The Tuskegee Experiment

The Study Begins

In 1932, the Public Health Service, working with the Tuskegee Institute, began a study to record the natural history of syphilis in hopes of justifying treatment programs for blacks.  It was called the “Tuskegee Study of Untreated Syphilis in the Negro Male.”

 

The study initially involved 600 black men – 399 with syphilis, 201 who did not have the disease.  The study was conducted without the benefit of patients’ informed consent.  Researchers told the men they were being treated for “bad blood,” a local term used to describe several ailments, including syphilis, anemia, and fatigue.  In truth, they did not receive the proper treatment needed to cure their illness. In exchange for taking part in the study, the men received free medical exams, free meals, and burial insurance.  Although originally projected to last 6 months, the study actually went on for 40 years.

What Went Wrong?

In July 1972, an Associated Press story about the Tuskegee Study caused a public outcry that led the Assistant Secretary for Health and Scientific Affairs to appoint an Ad Hoc Advisory Panel to review the study.  The panel had nine members from the fields of medicine, law, religion, labor, education, health administration, and public affairs.

The panel found that the men had agreed freely to be examined and treated.  However, there was no evidence that researchers had informed them of the study or its real purpose.  In fact, the men had been misled and had not been given all the facts required to provide informed consent.

The men were never given adequate treatment for their disease.  Even when penicillin became the drug of choice for syphilis in 1947, researchers did not offer it to the subjects.  The advisory panel found nothing to show that subjects were ever given the choice of quitting the study, even when this new, highly effective treatment became widely used.
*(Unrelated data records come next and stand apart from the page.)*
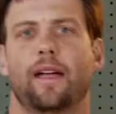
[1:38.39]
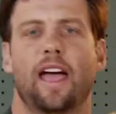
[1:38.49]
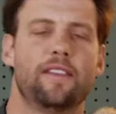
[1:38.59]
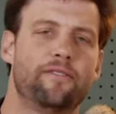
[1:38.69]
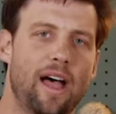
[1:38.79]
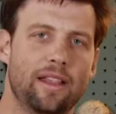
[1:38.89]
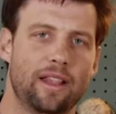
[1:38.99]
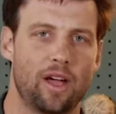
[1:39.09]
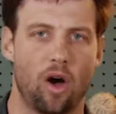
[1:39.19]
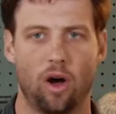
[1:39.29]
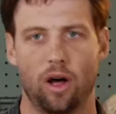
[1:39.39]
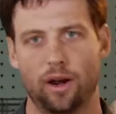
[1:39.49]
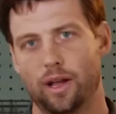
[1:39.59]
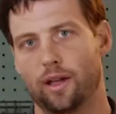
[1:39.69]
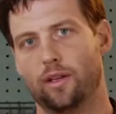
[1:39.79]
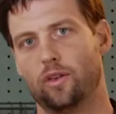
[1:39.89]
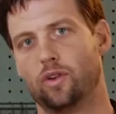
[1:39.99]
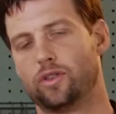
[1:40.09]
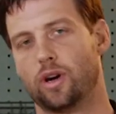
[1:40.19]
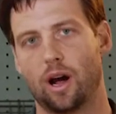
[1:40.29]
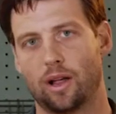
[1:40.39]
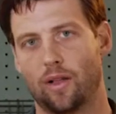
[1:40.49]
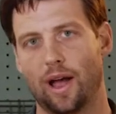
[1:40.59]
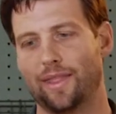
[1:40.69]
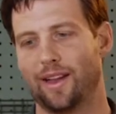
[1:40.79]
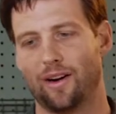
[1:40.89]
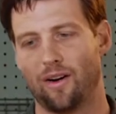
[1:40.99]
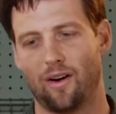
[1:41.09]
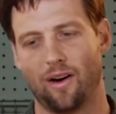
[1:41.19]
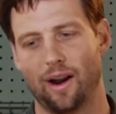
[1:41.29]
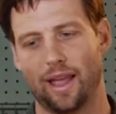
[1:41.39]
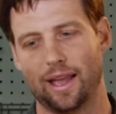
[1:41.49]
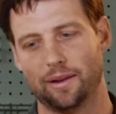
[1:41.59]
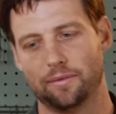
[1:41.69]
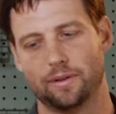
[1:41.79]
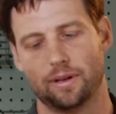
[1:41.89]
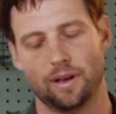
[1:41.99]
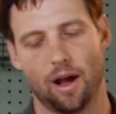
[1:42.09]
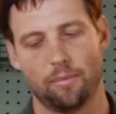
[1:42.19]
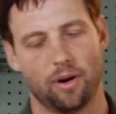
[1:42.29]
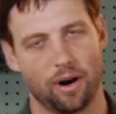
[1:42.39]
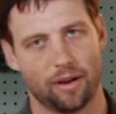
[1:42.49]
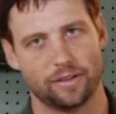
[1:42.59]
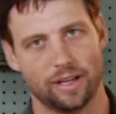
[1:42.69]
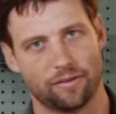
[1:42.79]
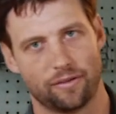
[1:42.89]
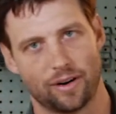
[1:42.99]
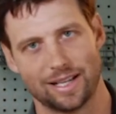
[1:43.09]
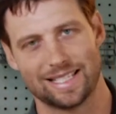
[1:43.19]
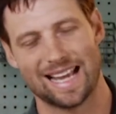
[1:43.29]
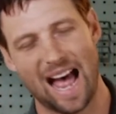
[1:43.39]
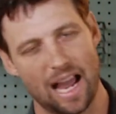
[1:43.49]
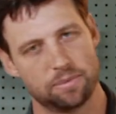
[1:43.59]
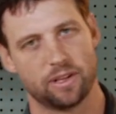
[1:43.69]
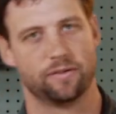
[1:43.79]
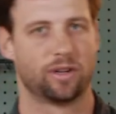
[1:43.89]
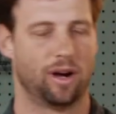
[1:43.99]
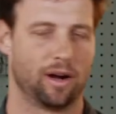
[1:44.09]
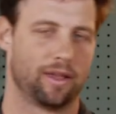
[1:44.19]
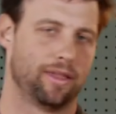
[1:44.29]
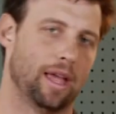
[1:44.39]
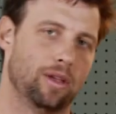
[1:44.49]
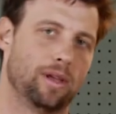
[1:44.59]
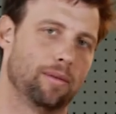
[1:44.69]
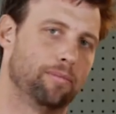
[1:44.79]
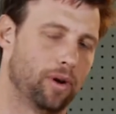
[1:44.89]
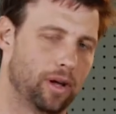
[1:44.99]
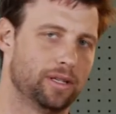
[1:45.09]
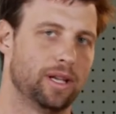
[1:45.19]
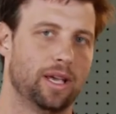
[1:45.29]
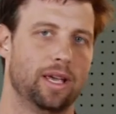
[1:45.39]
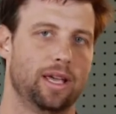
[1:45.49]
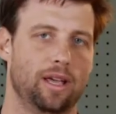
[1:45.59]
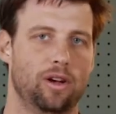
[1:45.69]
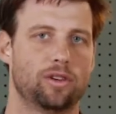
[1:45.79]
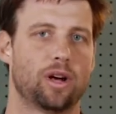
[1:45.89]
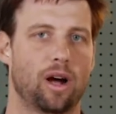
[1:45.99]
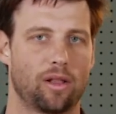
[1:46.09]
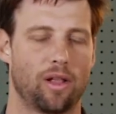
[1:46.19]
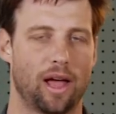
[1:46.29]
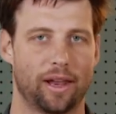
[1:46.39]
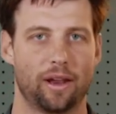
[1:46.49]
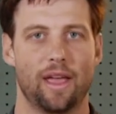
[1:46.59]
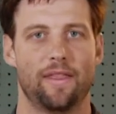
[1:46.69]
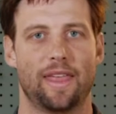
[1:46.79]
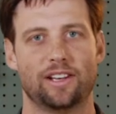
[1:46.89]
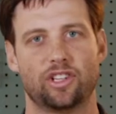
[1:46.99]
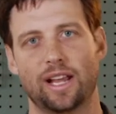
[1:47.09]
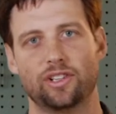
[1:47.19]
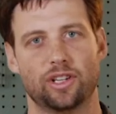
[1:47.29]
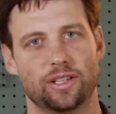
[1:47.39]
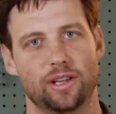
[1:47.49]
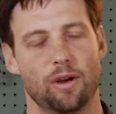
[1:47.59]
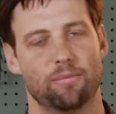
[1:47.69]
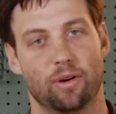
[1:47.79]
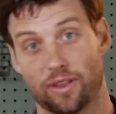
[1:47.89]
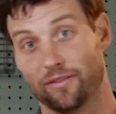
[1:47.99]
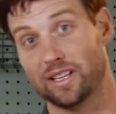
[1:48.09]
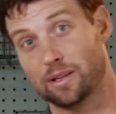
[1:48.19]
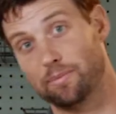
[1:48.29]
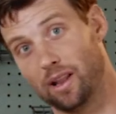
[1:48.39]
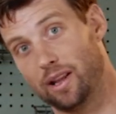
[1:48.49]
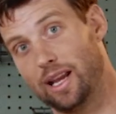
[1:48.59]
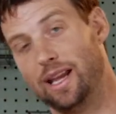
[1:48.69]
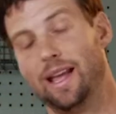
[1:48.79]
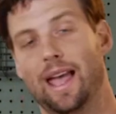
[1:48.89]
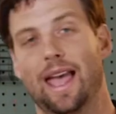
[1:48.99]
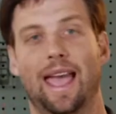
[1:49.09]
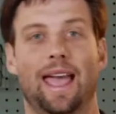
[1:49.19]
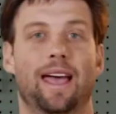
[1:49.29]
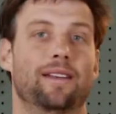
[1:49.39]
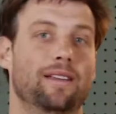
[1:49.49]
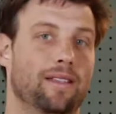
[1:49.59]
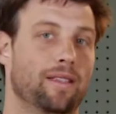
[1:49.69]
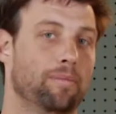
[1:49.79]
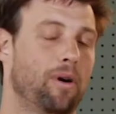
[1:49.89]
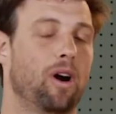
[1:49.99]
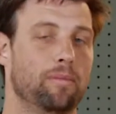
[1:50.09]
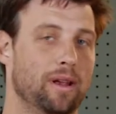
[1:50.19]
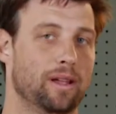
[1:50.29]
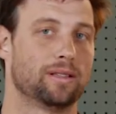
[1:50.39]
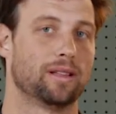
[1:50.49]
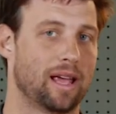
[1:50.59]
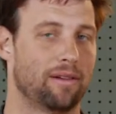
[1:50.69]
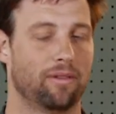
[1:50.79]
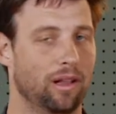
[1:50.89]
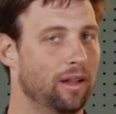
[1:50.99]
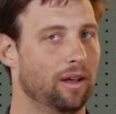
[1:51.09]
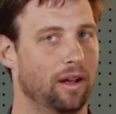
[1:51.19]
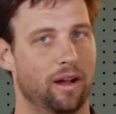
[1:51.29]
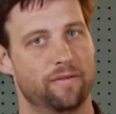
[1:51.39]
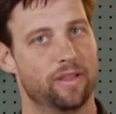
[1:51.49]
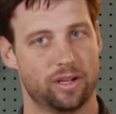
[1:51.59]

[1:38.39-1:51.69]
And then finally, on your chalk line, there are a number of different types of chalk that you can put in your chalk line that changes both the visibility and the permanence level of the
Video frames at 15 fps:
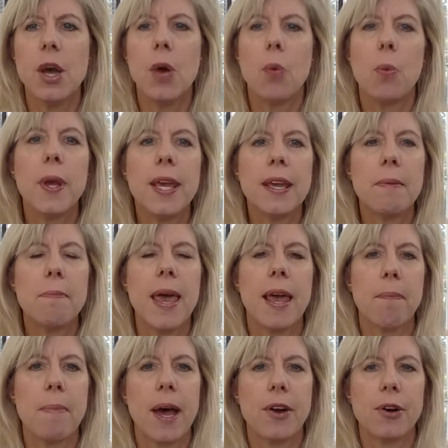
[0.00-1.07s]
we can
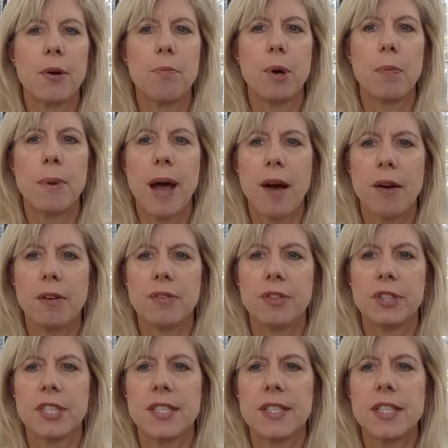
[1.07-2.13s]
make better and more powerful
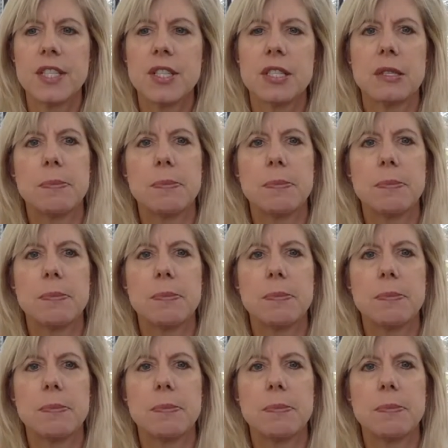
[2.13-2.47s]
decisions,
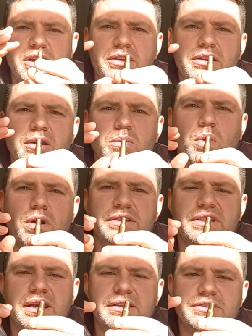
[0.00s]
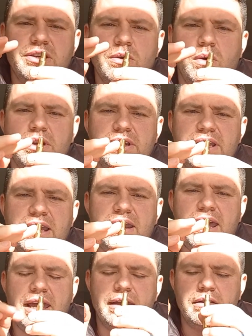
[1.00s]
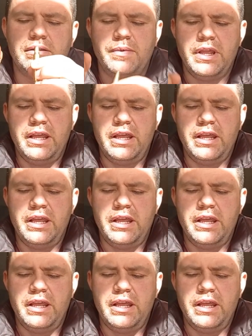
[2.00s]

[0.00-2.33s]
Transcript: You don't want that, so you want it at an angle.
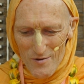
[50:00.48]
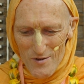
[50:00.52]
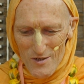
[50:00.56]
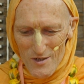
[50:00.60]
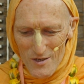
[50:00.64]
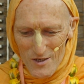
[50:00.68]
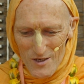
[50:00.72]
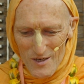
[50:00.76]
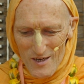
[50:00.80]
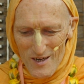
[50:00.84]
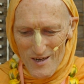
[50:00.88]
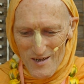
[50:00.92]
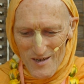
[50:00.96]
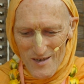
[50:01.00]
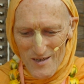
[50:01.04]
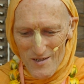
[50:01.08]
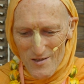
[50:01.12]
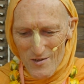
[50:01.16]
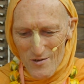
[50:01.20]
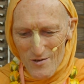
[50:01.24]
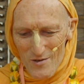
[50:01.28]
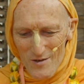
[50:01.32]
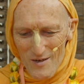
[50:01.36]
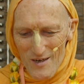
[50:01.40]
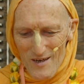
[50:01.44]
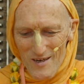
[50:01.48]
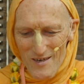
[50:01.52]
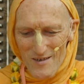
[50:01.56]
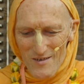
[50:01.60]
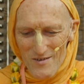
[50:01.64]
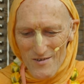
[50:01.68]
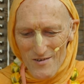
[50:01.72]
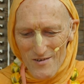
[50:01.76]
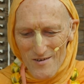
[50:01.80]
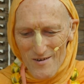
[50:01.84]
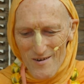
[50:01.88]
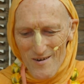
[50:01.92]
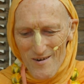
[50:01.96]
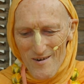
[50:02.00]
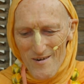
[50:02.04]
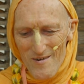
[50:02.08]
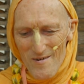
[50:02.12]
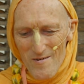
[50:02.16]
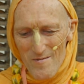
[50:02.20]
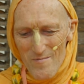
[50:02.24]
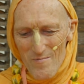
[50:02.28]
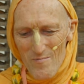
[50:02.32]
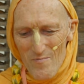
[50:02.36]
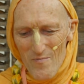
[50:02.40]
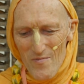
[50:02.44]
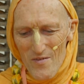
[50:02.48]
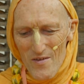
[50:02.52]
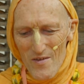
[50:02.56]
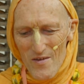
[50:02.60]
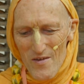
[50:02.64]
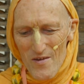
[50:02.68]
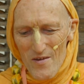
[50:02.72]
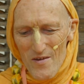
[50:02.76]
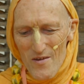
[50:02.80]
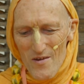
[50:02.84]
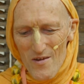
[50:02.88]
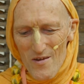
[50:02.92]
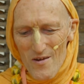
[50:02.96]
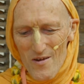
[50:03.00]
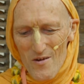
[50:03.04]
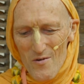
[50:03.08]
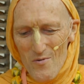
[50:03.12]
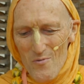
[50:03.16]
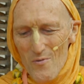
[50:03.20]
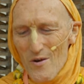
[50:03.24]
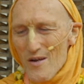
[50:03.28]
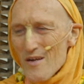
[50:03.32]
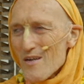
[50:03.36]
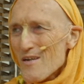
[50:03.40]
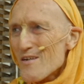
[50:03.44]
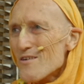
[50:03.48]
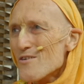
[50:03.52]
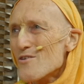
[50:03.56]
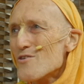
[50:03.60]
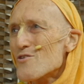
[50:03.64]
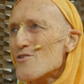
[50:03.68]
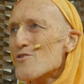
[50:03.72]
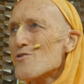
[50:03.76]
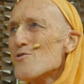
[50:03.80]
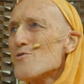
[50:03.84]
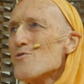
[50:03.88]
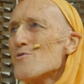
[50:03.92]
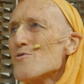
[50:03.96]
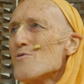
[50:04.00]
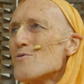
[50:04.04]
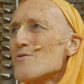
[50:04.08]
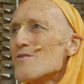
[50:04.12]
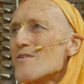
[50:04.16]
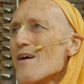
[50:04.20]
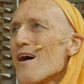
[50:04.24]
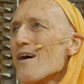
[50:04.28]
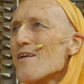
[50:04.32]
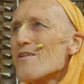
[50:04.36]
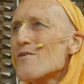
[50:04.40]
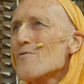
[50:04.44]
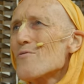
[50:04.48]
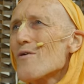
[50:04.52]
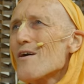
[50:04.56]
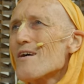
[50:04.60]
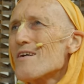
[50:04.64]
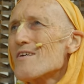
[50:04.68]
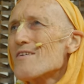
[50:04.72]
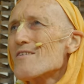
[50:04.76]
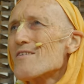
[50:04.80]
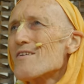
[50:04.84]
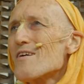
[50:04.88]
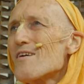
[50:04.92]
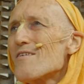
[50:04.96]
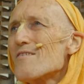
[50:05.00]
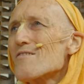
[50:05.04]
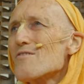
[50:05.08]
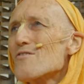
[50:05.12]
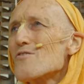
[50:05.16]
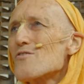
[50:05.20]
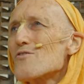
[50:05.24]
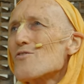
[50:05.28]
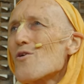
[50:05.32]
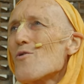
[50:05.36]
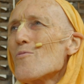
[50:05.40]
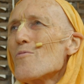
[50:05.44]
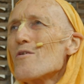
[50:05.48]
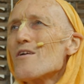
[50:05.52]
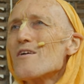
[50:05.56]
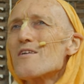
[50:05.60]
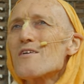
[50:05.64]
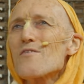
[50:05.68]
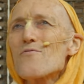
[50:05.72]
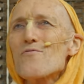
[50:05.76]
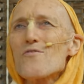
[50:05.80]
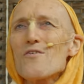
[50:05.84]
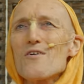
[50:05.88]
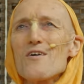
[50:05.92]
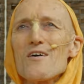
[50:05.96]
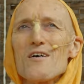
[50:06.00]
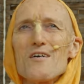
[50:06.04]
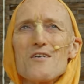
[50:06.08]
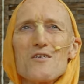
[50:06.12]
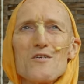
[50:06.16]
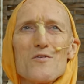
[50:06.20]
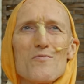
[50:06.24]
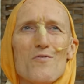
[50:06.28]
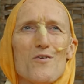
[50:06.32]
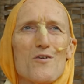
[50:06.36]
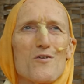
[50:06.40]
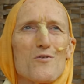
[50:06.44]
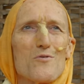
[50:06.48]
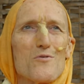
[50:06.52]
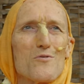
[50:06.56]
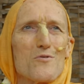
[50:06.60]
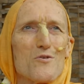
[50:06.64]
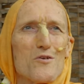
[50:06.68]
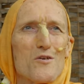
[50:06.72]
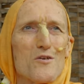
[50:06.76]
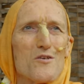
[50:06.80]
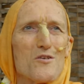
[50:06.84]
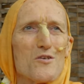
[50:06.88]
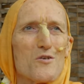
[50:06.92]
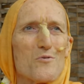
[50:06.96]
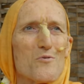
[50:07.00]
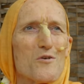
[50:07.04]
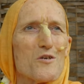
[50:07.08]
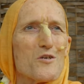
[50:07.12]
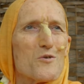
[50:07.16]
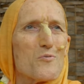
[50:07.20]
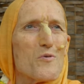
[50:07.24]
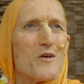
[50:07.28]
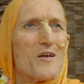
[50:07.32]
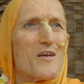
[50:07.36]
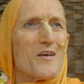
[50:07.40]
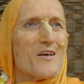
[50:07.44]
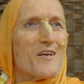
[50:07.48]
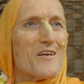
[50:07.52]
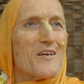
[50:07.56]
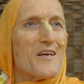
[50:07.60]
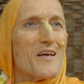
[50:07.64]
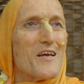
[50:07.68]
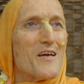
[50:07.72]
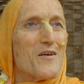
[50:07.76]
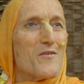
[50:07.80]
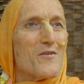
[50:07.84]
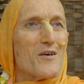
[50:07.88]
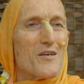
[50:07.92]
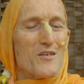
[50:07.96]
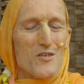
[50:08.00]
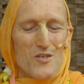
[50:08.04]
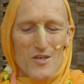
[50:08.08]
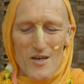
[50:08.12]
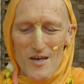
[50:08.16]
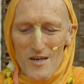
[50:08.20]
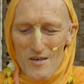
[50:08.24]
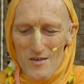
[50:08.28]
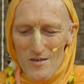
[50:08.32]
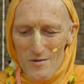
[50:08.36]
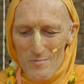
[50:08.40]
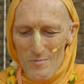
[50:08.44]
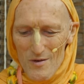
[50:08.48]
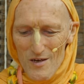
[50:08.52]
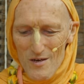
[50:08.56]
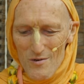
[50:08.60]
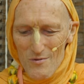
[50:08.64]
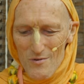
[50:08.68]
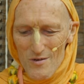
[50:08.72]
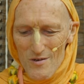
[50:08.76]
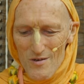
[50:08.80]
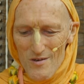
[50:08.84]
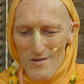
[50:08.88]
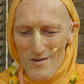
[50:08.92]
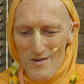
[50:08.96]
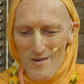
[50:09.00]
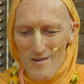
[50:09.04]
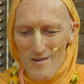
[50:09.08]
Krishna Nityadas. We can choose, otherwise, there are so many different kinds of illusions which we can hear and chant about.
The Study Ends and Reparation Begins

The advisory panel concluded that the Tuskegee Study was “ethically unjustified”–the knowledge gained was sparse when compared with the risks the study posed for its subjects. In October 1972, the panel advised stopping the study at once. A month later, the Assistant Secretary for Health and Scientific Affairs announced the end of the Tuskegee Study.

In the summer of 1973, a class-action lawsuit was filed on behalf of the study participants and their families. In 1974, a $10 million out-of-court settlement was reached. As part of the settlement, the U.S. government promised to give lifetime medical benefits and burial services to all living participants. The Tuskegee Health Benefit Program (THBP) was established to provide these services. In 1975, wives, widows and offspring were added to the program. In 1995, the program was expanded to include health as well as medical benefits. The Centers for Disease Control and Prevention was given responsibility for the program, where it remains today in the National Center for HIV/AIDS, Viral Hepatitis, STD, and TB Prevention. The last study participant died in January 2004. The last widow receiving THBP benefits died in January 2009. There are 15 offspring currently receiving medical and health benefits.